Historical research often involves working with highly diverse and complex source materials, ranging from handwritten manuscripts to large, heterogeneous document collections. Machine learning methods are increasingly shaping how historians work with digitised sources, particularly through Automatic Text Recognition (ATR). In this talk, Jonas Widmer and Dana Meyer will introduce The FLOW, a modular, microservice-based framework designed to support machine learning–driven data management and processing in the Digital Humanities.
The talk will outline how The FLOW separates complex ATR workflows such as pre-processing, model training, inference, and evaluation into independent, reusable components that can be combined flexibly and accessed without programming experience. Using state-of-the-art transformer-based models, the project aims to make advanced text recognition workflows more transparent, reproducible, and scalable across diverse historical datasets.
Jonas and Dana will outline a typical FLOW workflow, showing how datasets are managed on the Hugging Face platform and then processed step by step.

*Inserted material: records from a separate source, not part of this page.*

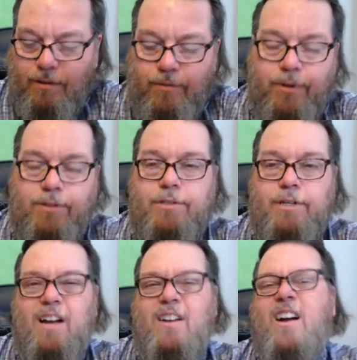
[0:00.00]
We'll
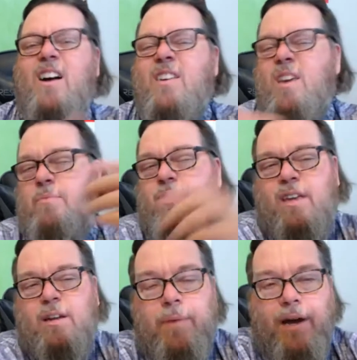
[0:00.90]
see. I'll I'll keep
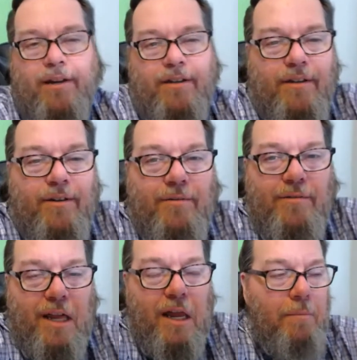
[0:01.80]
thinking about it too.
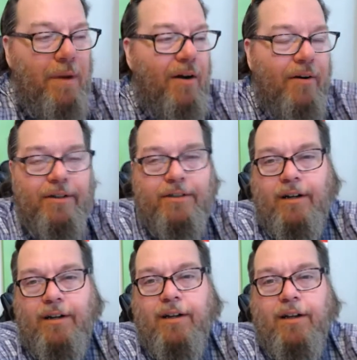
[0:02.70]
Yeah, you know, my heart's
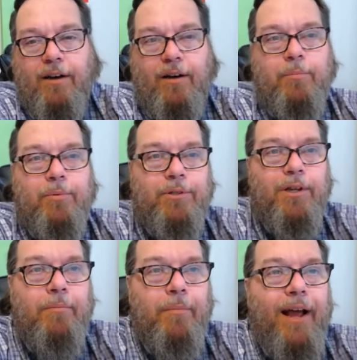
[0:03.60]
not one hundred
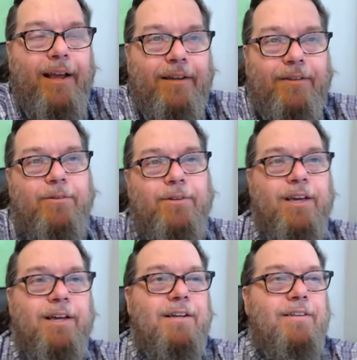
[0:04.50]
percent back into it
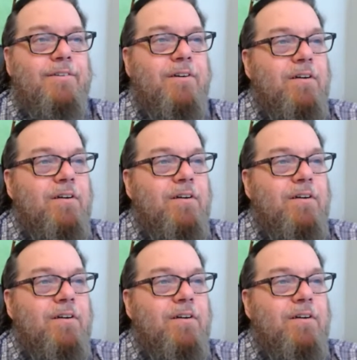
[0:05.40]
yet either.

The focus will be on how such workflows can support everyday research practices when working with large and heterogeneous historical corpora.
Speaker Biographies
Jonas Widmer is a Research Software Engineer specialising in Digital Humanities at the University of Bern. In this role, he assists in planning and developing projects focused on Natural Language Processing. His primary interest lies in Handwritten Text Recognition (HTR), where he engages with historical projects and their diverse sources.

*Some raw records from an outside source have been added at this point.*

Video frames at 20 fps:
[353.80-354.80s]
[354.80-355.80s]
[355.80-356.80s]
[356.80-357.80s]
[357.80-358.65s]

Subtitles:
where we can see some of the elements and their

Dana Meyer is a Master’s student in Intelligent Interactive Systems at Bielefeld University and works as a research assistant on the project The Flow in the Digital History group at Bielefeld University
Jonas Widmer
Dana Meyer
Bodleian Bytes
Bodleian Bytes is a series of online talks hosted by the Centre for Digital Scholarship at the Bodleian Libraries. The series engages with innovative national and international research in digital scholarship. It is a virtual space for discussions surrounding different tools and methodologies whilst also providing inspiration for future digital research.